En résumé, c'est ainsi que Pékin souhaite mettre en œuvre l'IA dans tous les domaines de l'économie chinoise. Il s'agit d'une stratégie d'innovation totale sans restriction. Des sanctions ? Quelles sanctions ?
Ce qu'une Chine stable et résiliente peut accomplir
3. Énergie propre
Cette révolution est déjà en marche : la Chine a pris une longueur d'avance sur l'ensemble de l'Occident, en installant, par exemple, près de 900 gigawatts de capacité solaire, soit plus que les États-Unis et l'Union européenne réunis.
L'année dernière, la Chine a produit 1826 térawatts/heure d'électricité à partir de l'énergie solaire et éolienne, soit cinq fois l'équivalent énergétique de toutes ses ogives nucléaires.
Oui, c'est une superpuissance énergétique certifiée.
4. Une plateforme Big Data de détection précoce
L'Institut de recherche en technologie électronique de Nanjing, premier centre chinois d'électronique de défense et pôle d'innovation clé malgré les sanctions américaines, développe une «plateforme Big Data de détection précoce distribuée» révolutionnaire, capable de suivre en temps réel jusqu'à 1000 lancements de missiles dans le monde entier.
La plateforme fusionne les données provenant d'un vaste réseau de capteurs spatiaux, aériens, maritimes et terrestres, et utilise des algorithmes avancés pour distinguer les ogives des leurres et passer à l'action via des réseaux sécurisés.
Le système intègre littéralement tout : des flux de données fragmentés et hétérogènes provenant de multiples sources (radars, satellites, systèmes de reconnaissance optique et électronique), peu importe leur origine et leur date.
Cue vers l'intégration du système avec les missiles intercepteurs. Lors du défilé militaire du Jour de la Victoire en septembre dernier à Pékin, la Chine a présenté une nouvelle génération de missiles de défense aérienne et antimissiles balistiques, dont le HQ-29, capable d'intercepter des missiles hostiles au-delà de l'atmosphère. Appelez cela le Dôme du Dragon chinois.
Ce ne sont là que quatre vecteurs parmi les efforts concertés de la Chine en matière de technologie, l'un des thèmes clés du prochain plan quinquennal qui sera approuvé en mars prochain lors des «deux sessions» à Pékin.
Passons maintenant à Ronnie Chan, président émérite de l'Asia Society et président de son centre de Hong Kong. Il fait partie de ces membres affables de l'élite hongkongaise de la vieille école qui ont tout vu et qui sont capables de synthétiser ce qui nous attend de manière pertinente et agréable. Ce qu'il a récemment déclaré lors d'un séminaire organisé par la Shanghai Development Research Foundation ne pourrait être plus pertinent.

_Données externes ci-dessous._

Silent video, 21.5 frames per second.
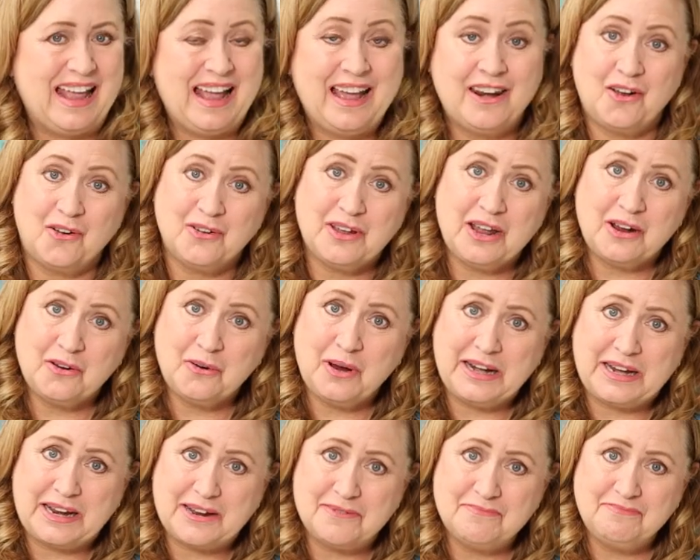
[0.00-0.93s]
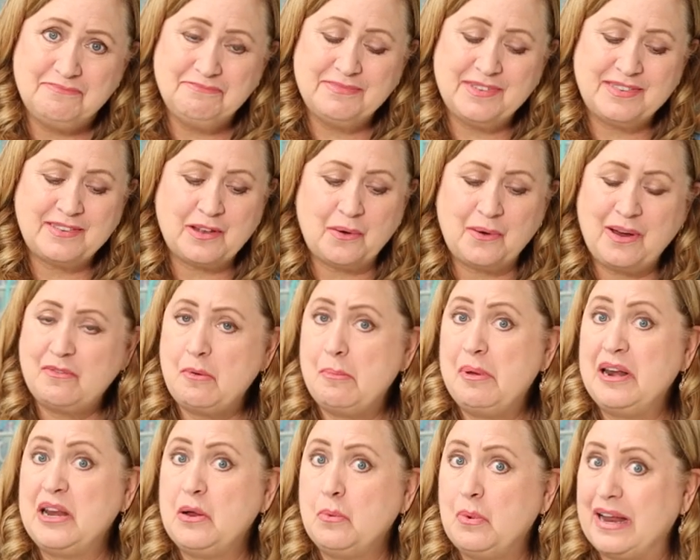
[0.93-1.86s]
And I'll get credit. So
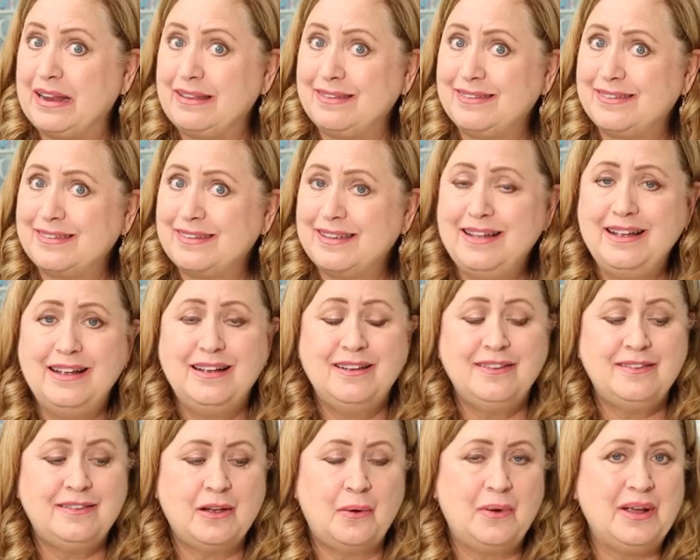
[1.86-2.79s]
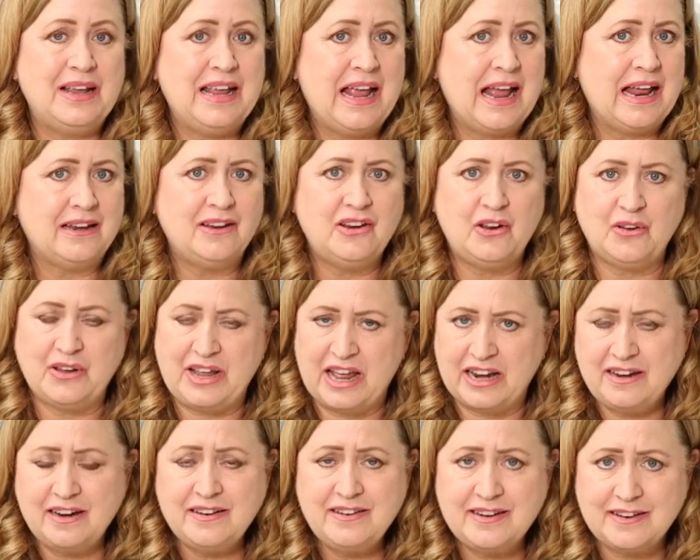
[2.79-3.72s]
everybody wins. So again, you
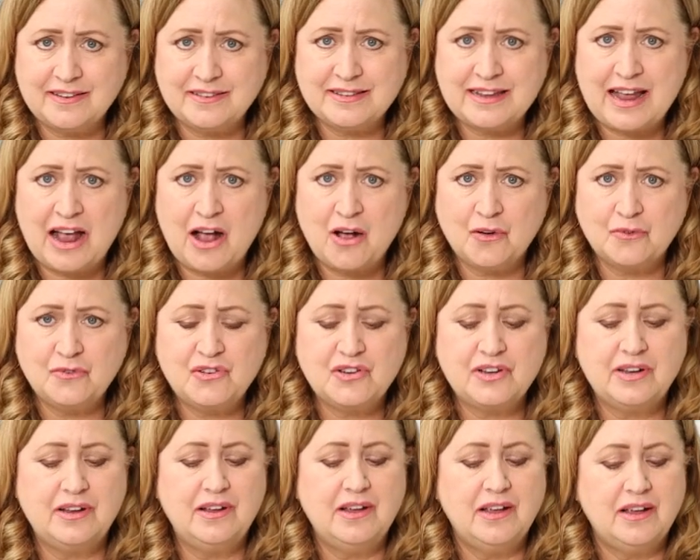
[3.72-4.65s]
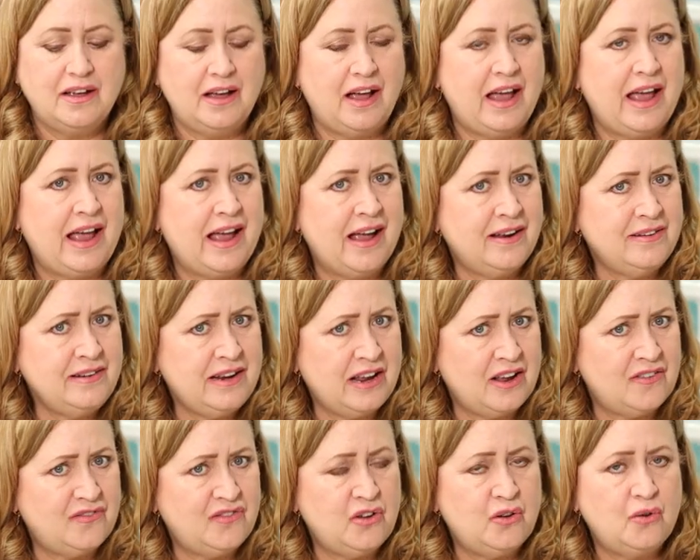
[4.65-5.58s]
get a discount. And
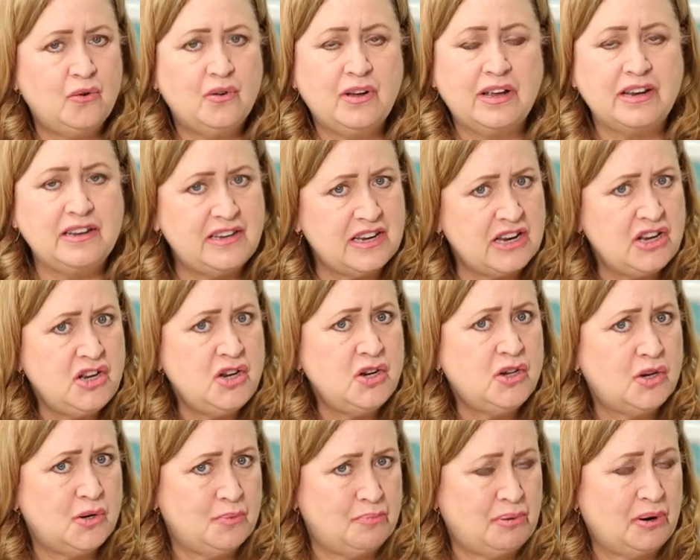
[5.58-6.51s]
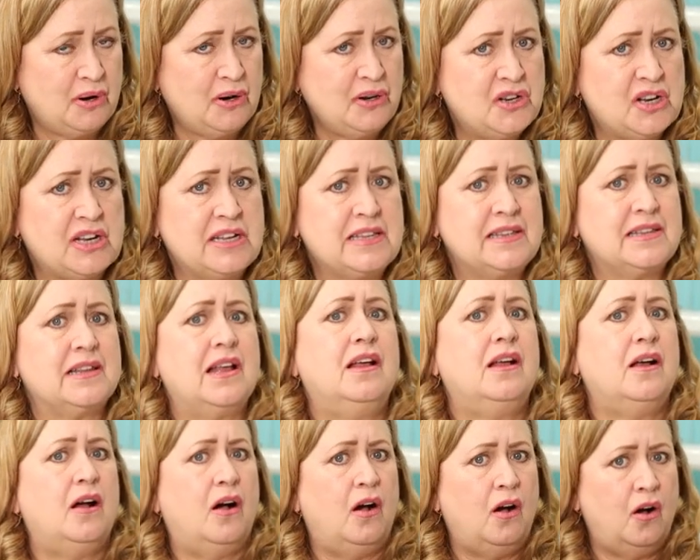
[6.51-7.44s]
if you continue to purchase
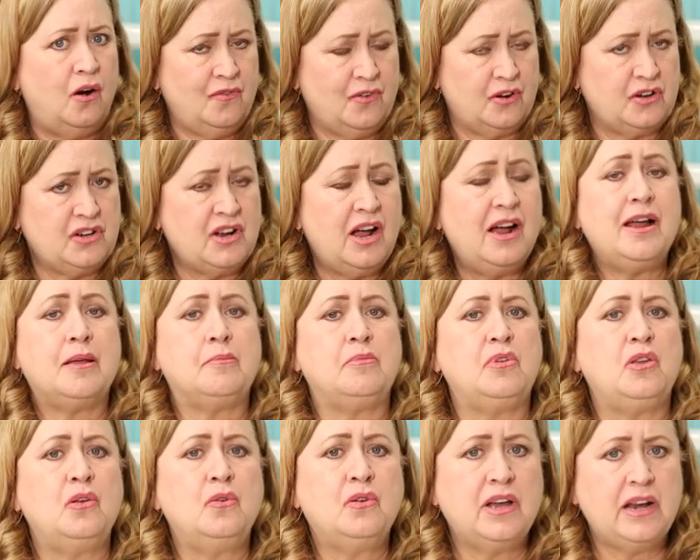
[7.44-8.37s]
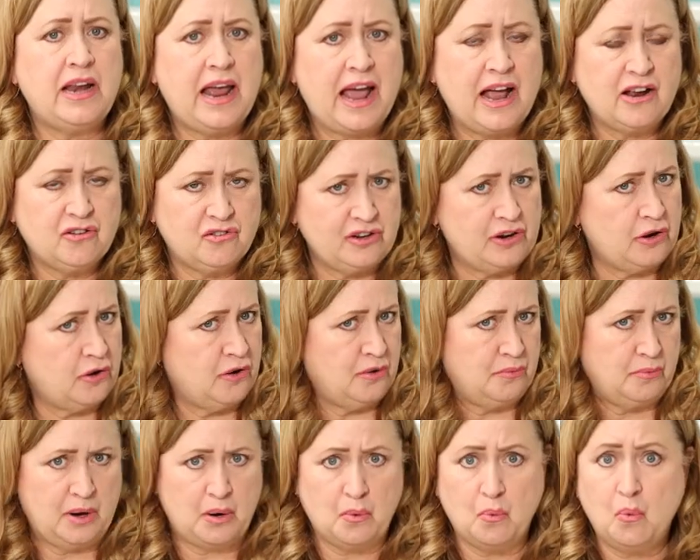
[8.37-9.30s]
over time, you could actually
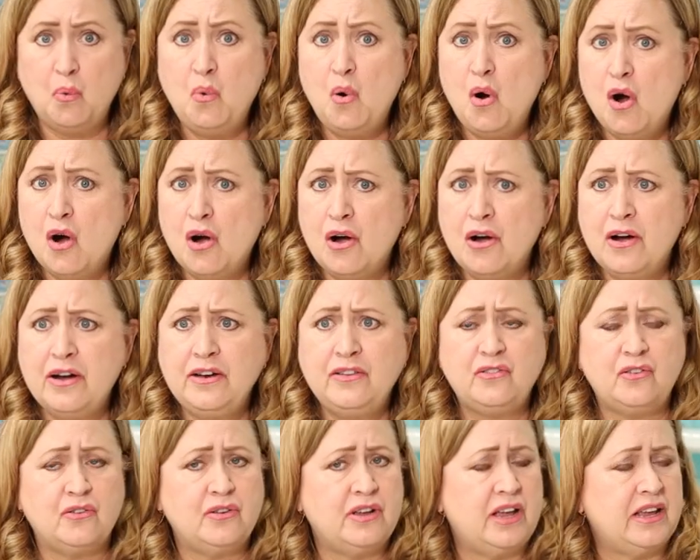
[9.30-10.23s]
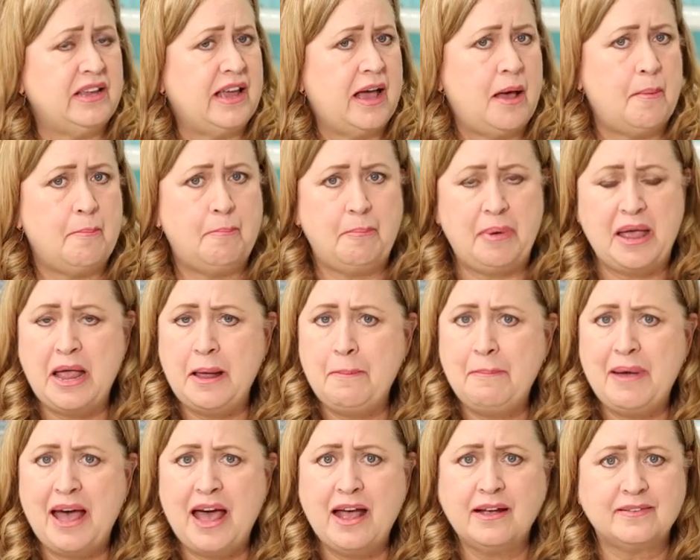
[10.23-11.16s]
earn rewards. You could get
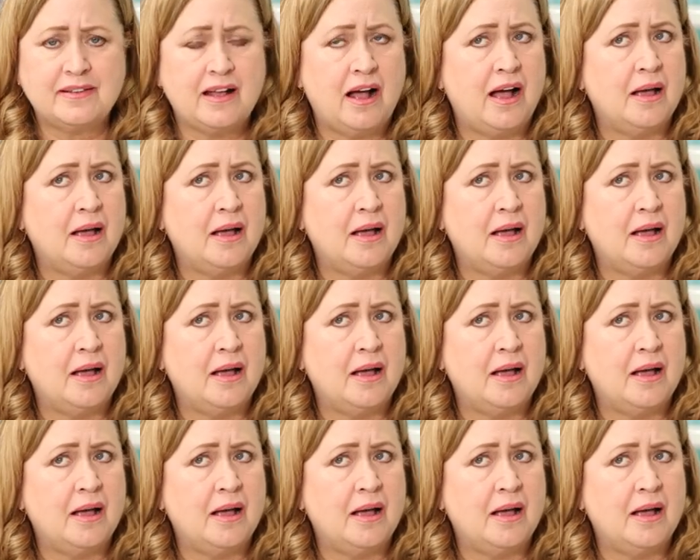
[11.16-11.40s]
paybacks.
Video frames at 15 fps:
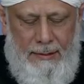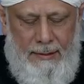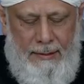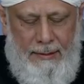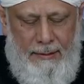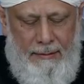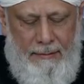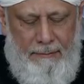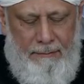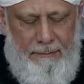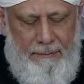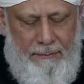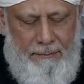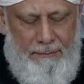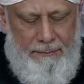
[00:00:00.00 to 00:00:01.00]
or whatever
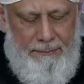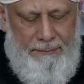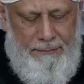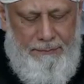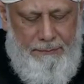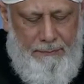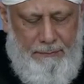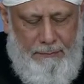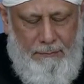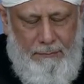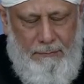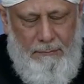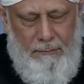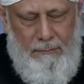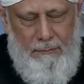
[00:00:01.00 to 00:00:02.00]
he used to
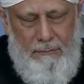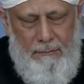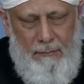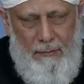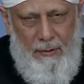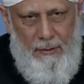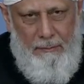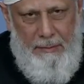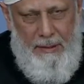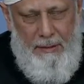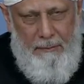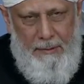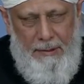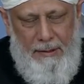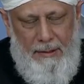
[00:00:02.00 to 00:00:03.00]
mention the promised messiah
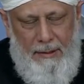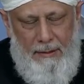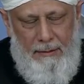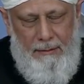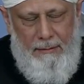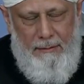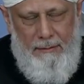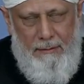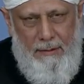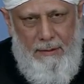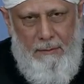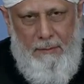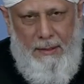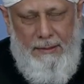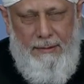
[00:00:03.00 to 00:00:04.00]
he used to
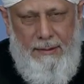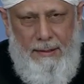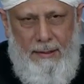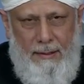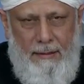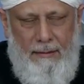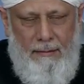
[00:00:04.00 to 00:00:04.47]
benefit from that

Retenez simplement trois points clés :
«Le peuple chinois est résilient et patient. Tant que la stabilité intérieure est maintenue, la pression extérieure ne fait que renforcer son endurance (...) dans cette rivalité entre la Chine et les États-Unis, il n'y aura pas de véritable vainqueur, mais celui qui tiendra le plus longtemps sera la Chine».
«L'économie chinoise n'a pas été trop financiarisée et continue de reposer sur l'économie réelle. Ce n'est que lorsque le secteur manufacturier est fort qu'une nation peut rester stable et résiliente».
«La Chine doit rester calme, ni aveuglément optimiste ni aveuglément pessimiste. La Chine possède un vaste marché, une chaîne industrielle complète et une population travailleuse. Tant que la stabilité interne est maintenue, les pressions extérieures ne peuvent la vaincre. Les véritables opportunités à venir ne se trouvent pas dans l'immobilier ou la finance, mais dans le secteur des services et les économies réelles axées sur l'innovation».
Il n'y a pas de «miracle» chinois : tout est question de planification et de travail acharné. Et maintenant, place à la prochaine étape : l'innovation sans limites.